— About this task —
Exact reproductions of all the entries, please, and no pictures.

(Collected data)
'''
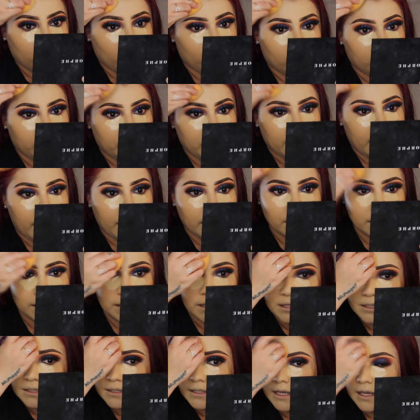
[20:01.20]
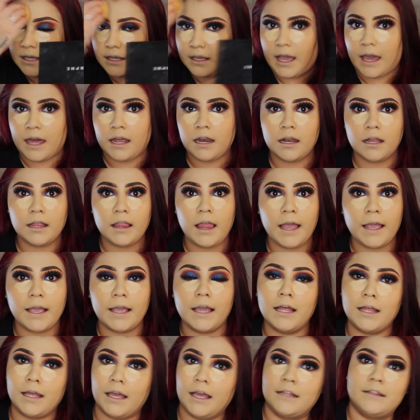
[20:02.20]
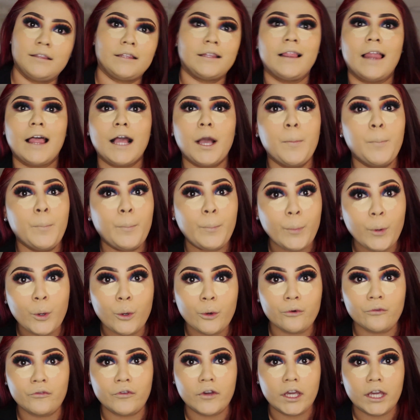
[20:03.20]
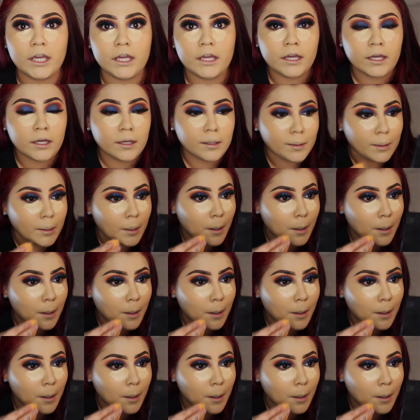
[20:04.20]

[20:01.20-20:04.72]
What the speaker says: would be like this. It kind of like, it's like a movie.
'''
— Finished task —
[20:01.20]
[20:02.20]
[20:03.20]
[20:04.20]

[20:01.20-20:04.72]
What the speaker says: would be like this. It kind of like, it's like a movie.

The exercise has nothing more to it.